Chandra released him and he walked slowly toward me. "Baby, I found you."
Lucas's grip on my ankle tightened.
"You're dead." I could not take my eyes off him.
Julio shook his head. "My brother believed I was. It was the only way I could escape after you left."
"You're dead," I repeated.
"It's him," Lucas said.
Several seemingly unrelated thoughts connected in my brain and my gaze dropped to Lucas's. "Julio is the 'him' you were talking to Chandra about on the phone. The one you didn't want me to know about."
"Yes."
"Was he also the wolf you caught sniffing around my bakery?"
He averted his eyes, nodded.
"You should have told me." I jerked my ankle free.
Lucas scowled and opened his mouth as if he might want to argue, but in the end, he simply said, "Yes. I should have."
My gaze kept being drawn to, and oddly repelled by, Julio's face.
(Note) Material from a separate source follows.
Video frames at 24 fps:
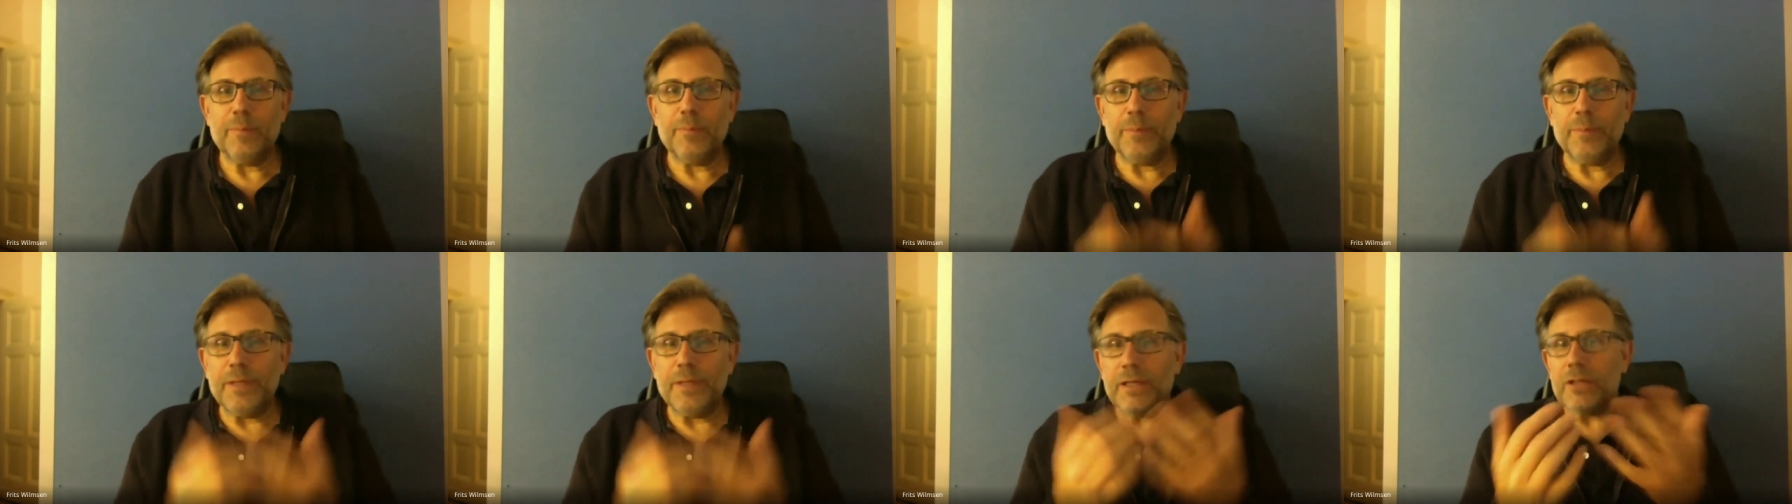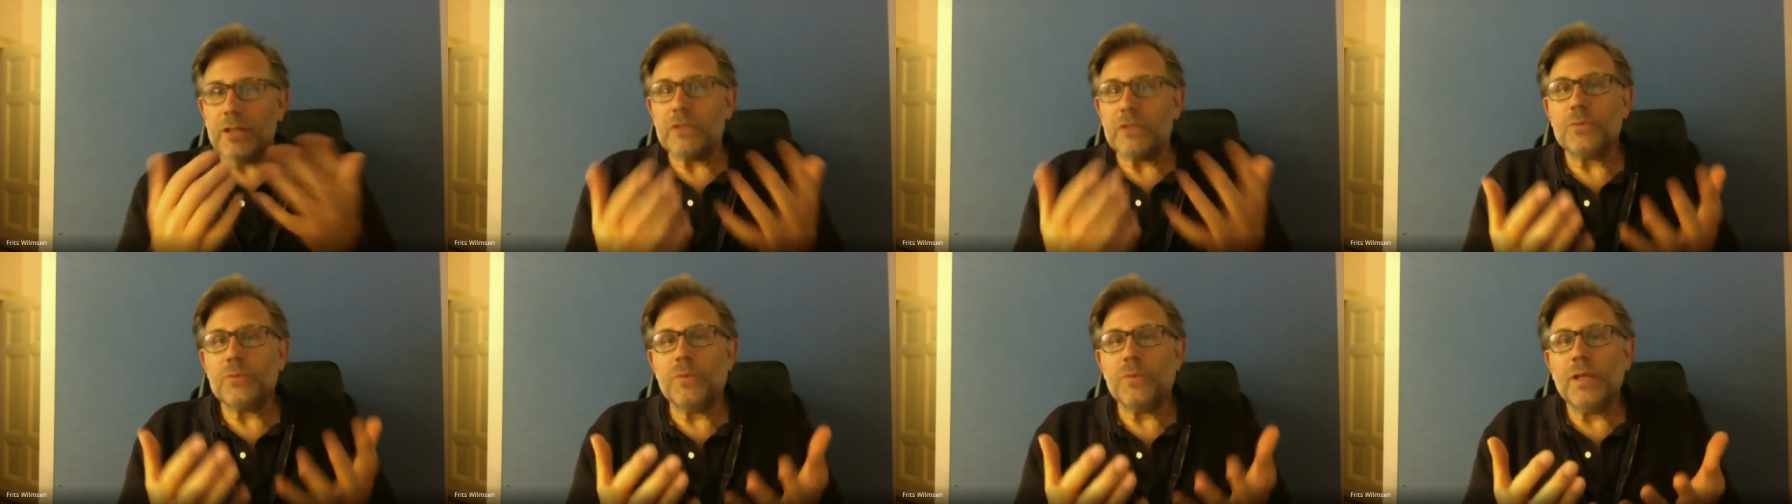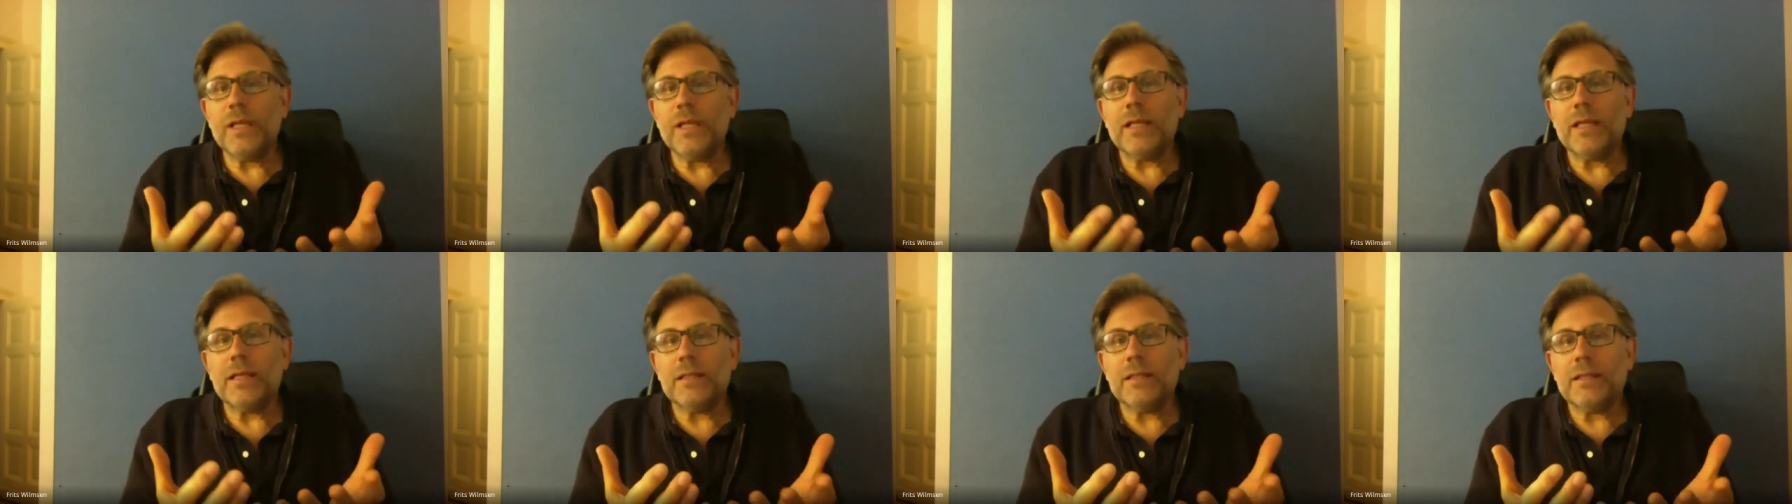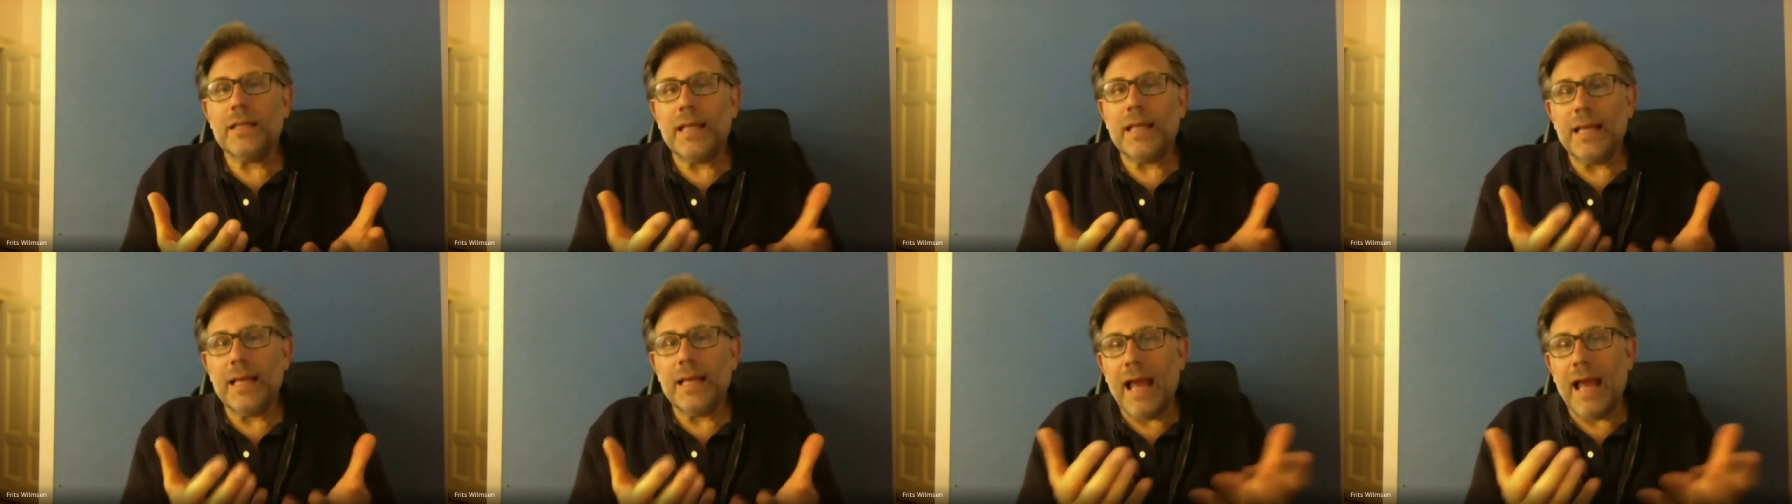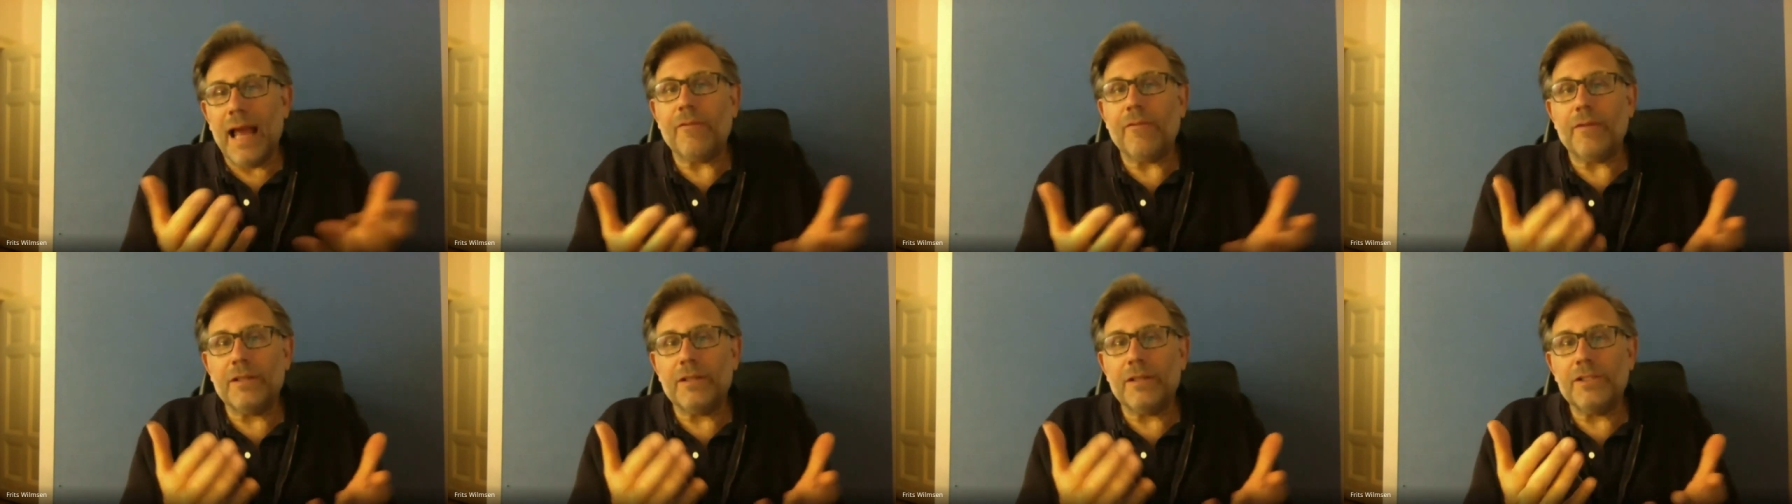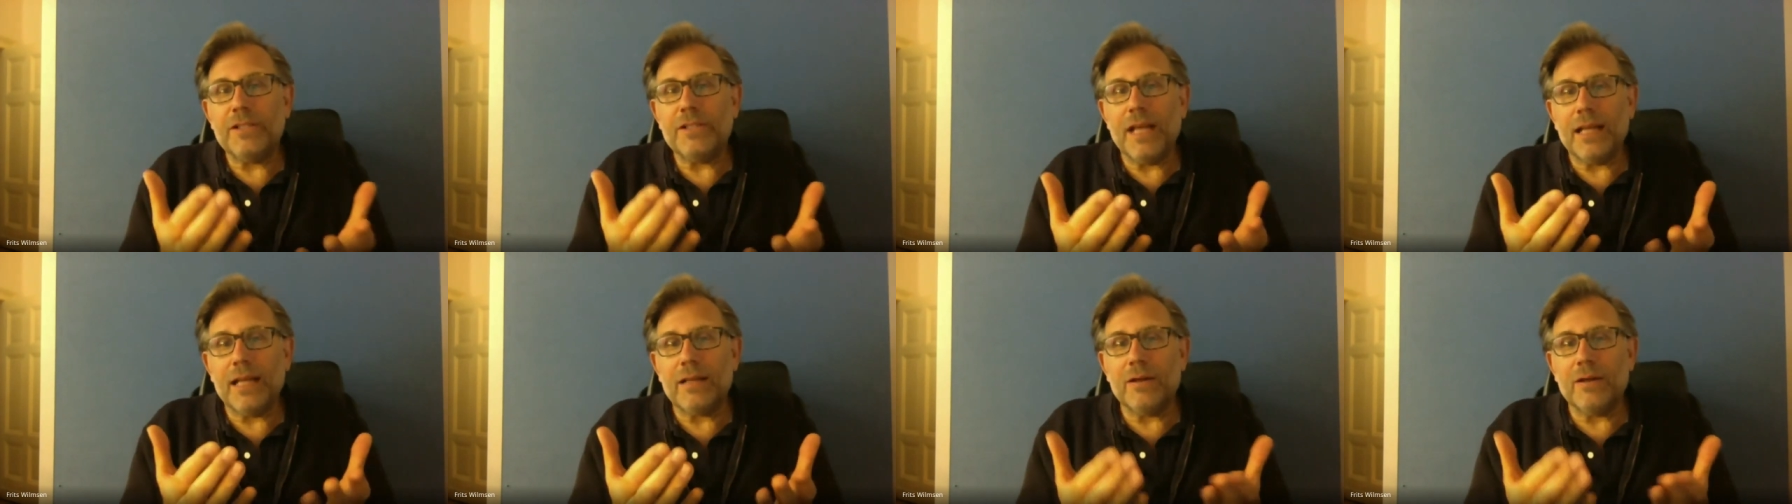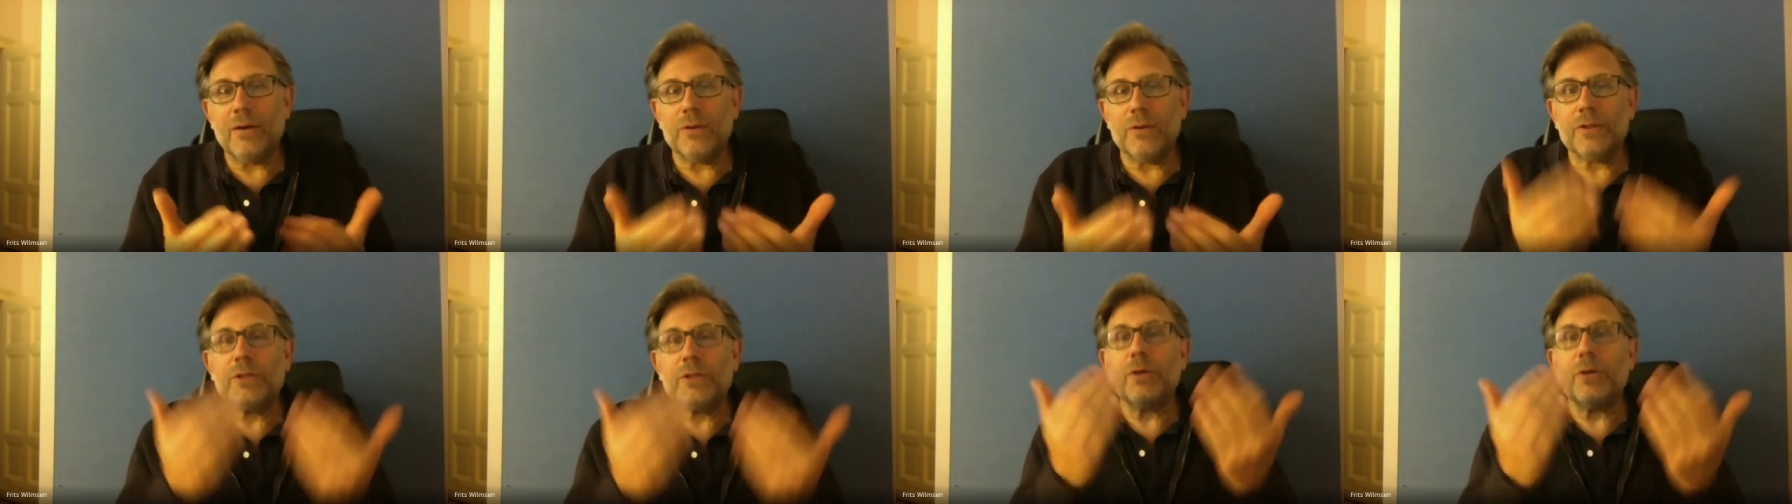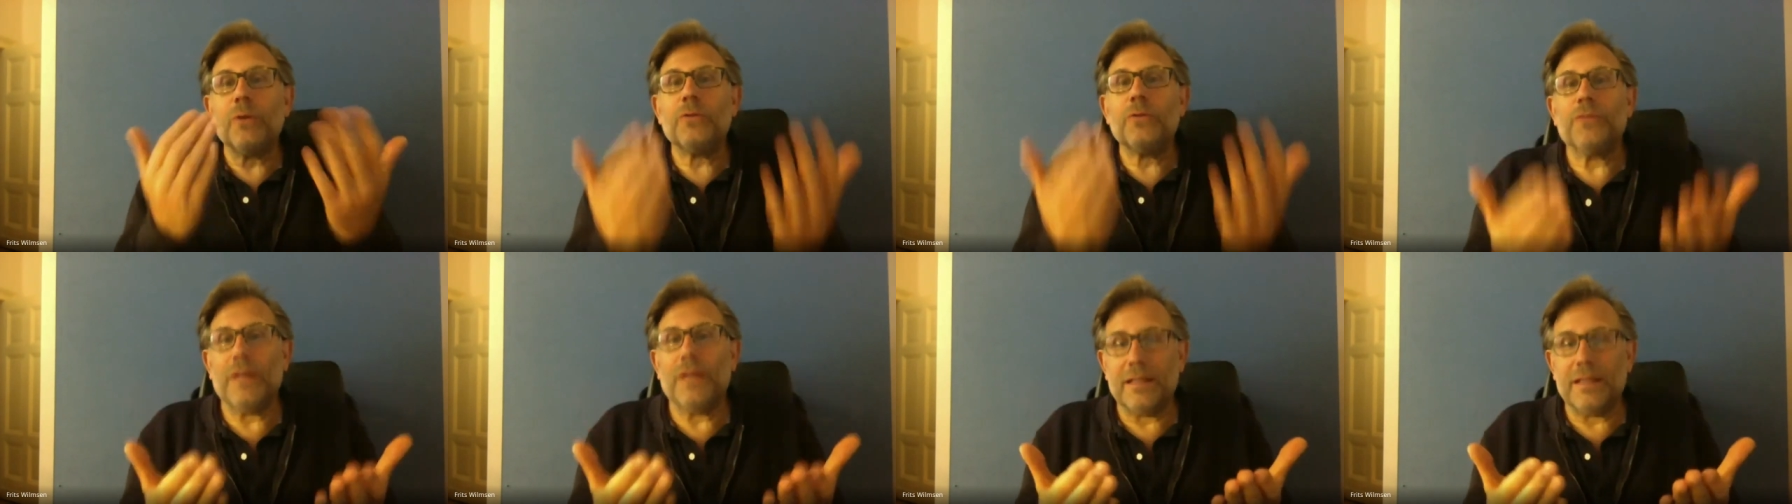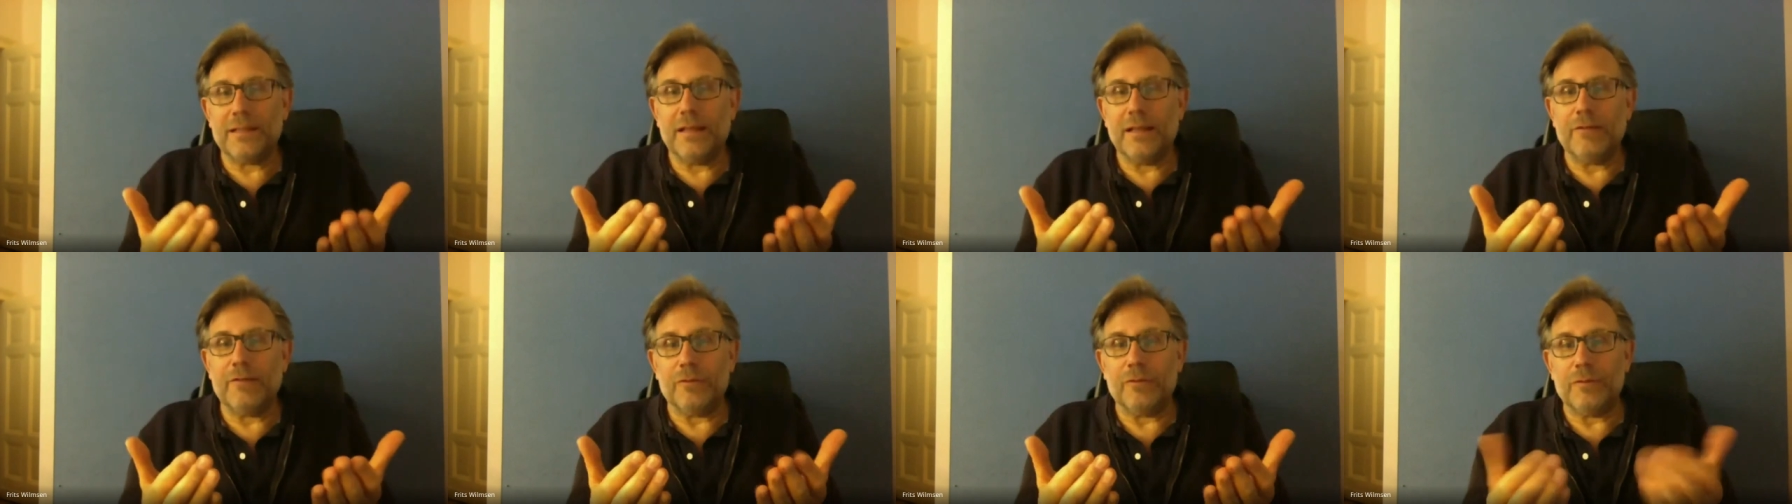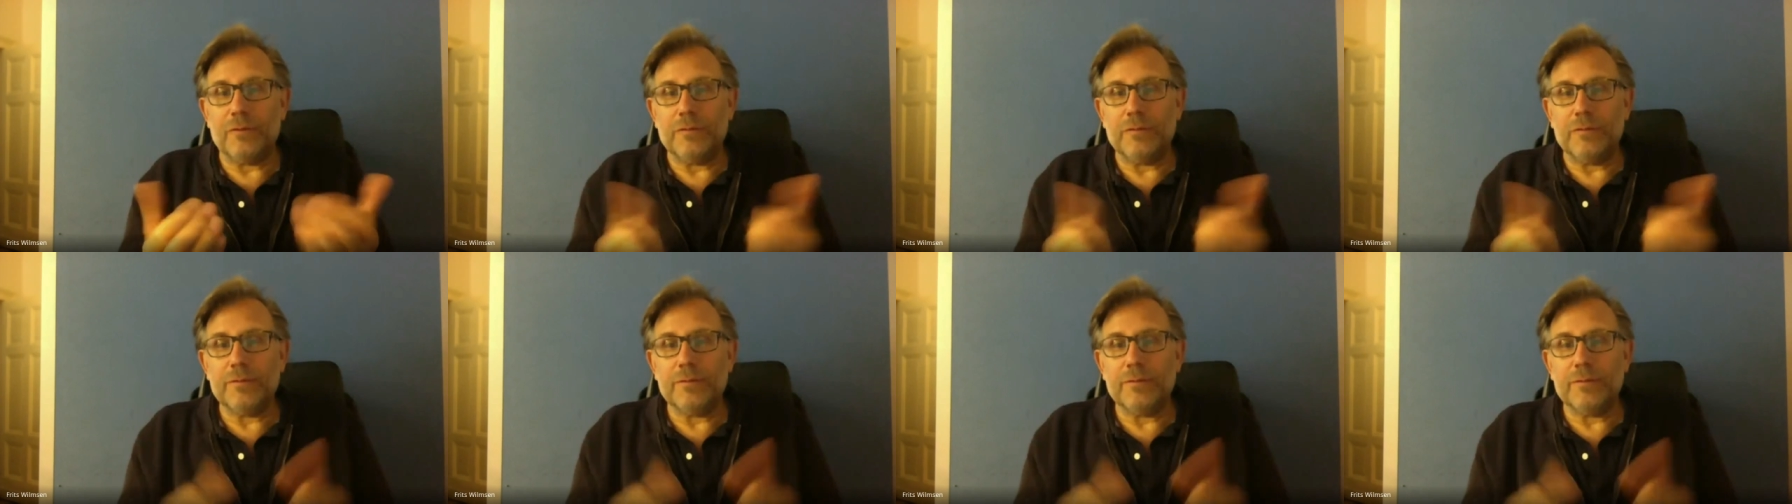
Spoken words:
because we can have a chat on a content level.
To give myself a moment to process things, I turned away from him and concentrated on the rest of the room.
"What happened to my kitchen?" Blood was spattered on the walls and floor. I was going to be scrubbing for hours tonight and I was already wiped out. Even if I got the place clean in time, I wouldn't have the energy to open tomorrow. Thank God the sugar cookies were safely tucked away in the cooler.
Chandra answered. "Another kidnapping attempt. Gold pack out of Colorado Springs."
"With the bears, that makes two different groups out of Colorado this week," Amir said.
"Who is Alpha Gold?" I focused on a smear of blood on the wall beneath the shelf that held the old radio.
"Coyote alpha. She recently challenged and killed the old alpha there," Amir glanced at Lucas. "None of us know much else about her. Sorry, Alpha."